Dispute Resolution Mechanisms are a must for creditors
The 2008 Companies Act introduced the concept of business rescue into our company law, where a business rescue practitioner is required to compile a plan which creditors will vote to accept or reject. For the success of the business rescue, the concept of creditor “buy in” is required. The business rescue process is supposed to be a speedy one with very tight timelines for the practitioner to produce the rescue plan upon which the creditors will vote.
“A creditors’ vote or affected parties’ vote, is directly linked to an accepted claim and whilst it is all fair and well if you have a liquidated claim, what happens if you have a damages claim or a disputed claim which has not yet been assessed – how will you vote on the business rescue plan without a dispute resolution mechanism in place?” cautions attorney PJ Veldhuizen of Gillan and Veldhuizen Inc., who have represented many clients in mediation cases, business rescue matters in particular.

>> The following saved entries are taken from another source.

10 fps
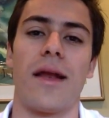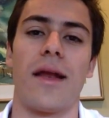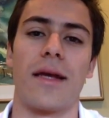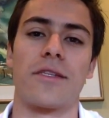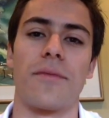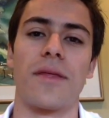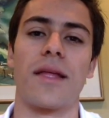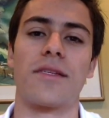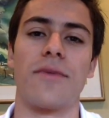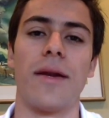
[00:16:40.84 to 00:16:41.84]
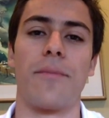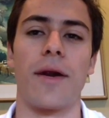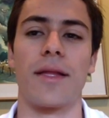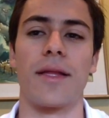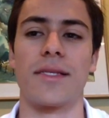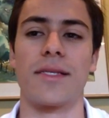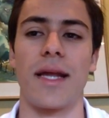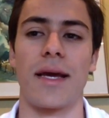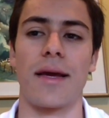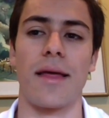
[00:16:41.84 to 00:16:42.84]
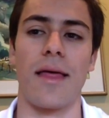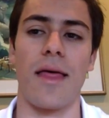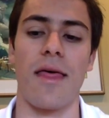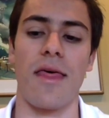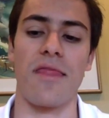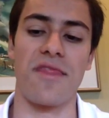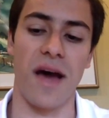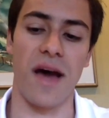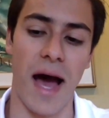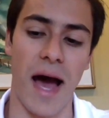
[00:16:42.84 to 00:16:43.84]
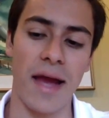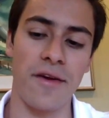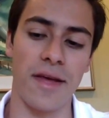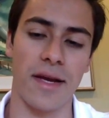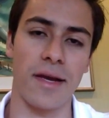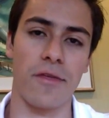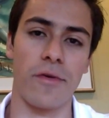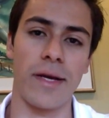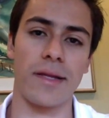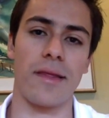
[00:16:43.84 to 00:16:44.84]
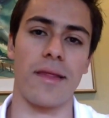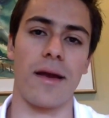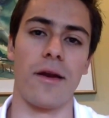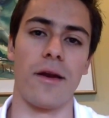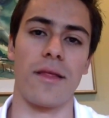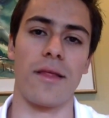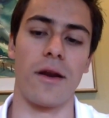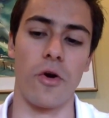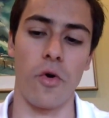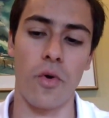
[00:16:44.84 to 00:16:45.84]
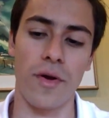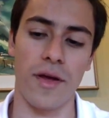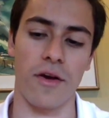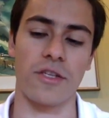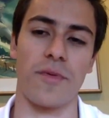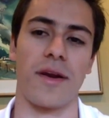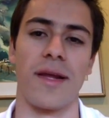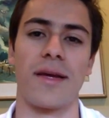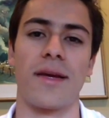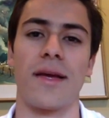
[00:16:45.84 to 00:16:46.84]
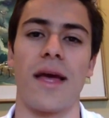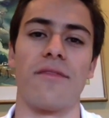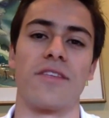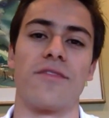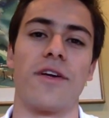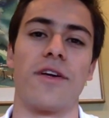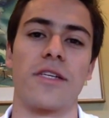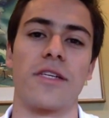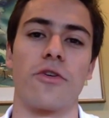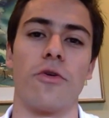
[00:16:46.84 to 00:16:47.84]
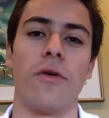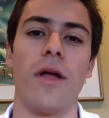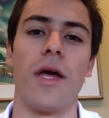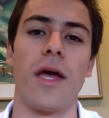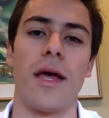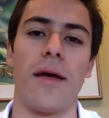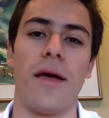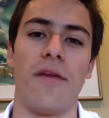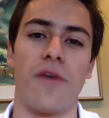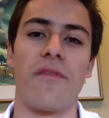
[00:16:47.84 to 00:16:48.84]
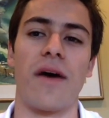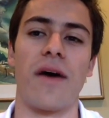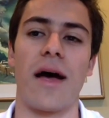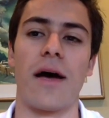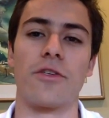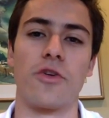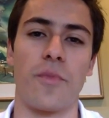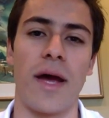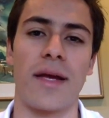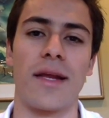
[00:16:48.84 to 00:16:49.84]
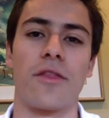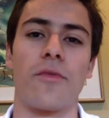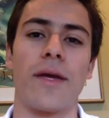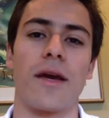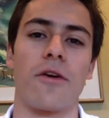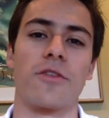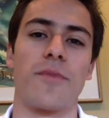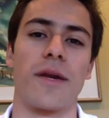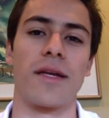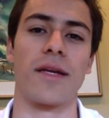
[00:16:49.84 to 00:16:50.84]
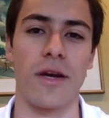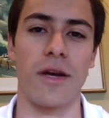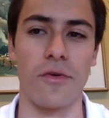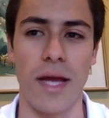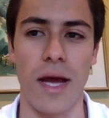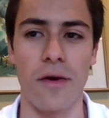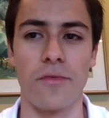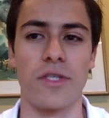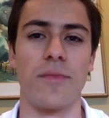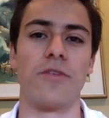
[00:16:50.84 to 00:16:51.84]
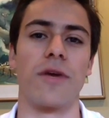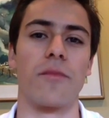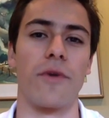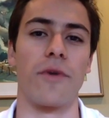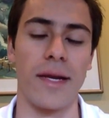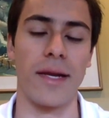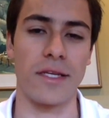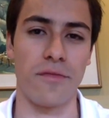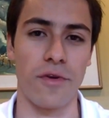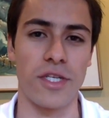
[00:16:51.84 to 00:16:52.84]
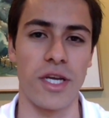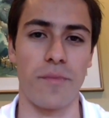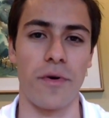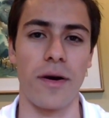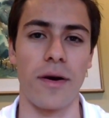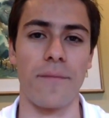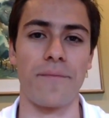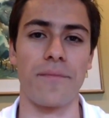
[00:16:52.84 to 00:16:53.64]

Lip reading: like something that's really important is like the higher the click-through rate, the lower the cost per click, and vice versa. So if you have a super high click-through rate, the cost per click is going to go down, which means you get more clicks for cheaper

Veldhuizen says that at the first meeting of creditors called, pursuant to a company going into business rescue, creditors should insist that the business rescue practitioner includes an expedited dispute resolution mechanism in respect of disputed claims in the business rescue plan or process.
For a business rescue plan to be implemented it requires 75% of creditors’ votes – a conundrum is created when disputed claims are put forward by creditors, as without an acceptance by the business rescue practitioner, they would enjoy no voting rights on the plan. Although you might be by far the biggest creditor, the effect of not being able to vote your claim or have your claim accepted, is that it might be expunged.
Adds Veldhuizen, “If your claim gets rejected or you don’t get a vote, this may result in your having to bring an application to interdict the plan being voted upon, which will incur unnecessary litigation costs, delays and cost to ’company and distress’.”
The failure to implement a dispute resolution mechanism could result in creditors not being able to exercise their voting rights with the ultimate effect being that their claims may be expunged.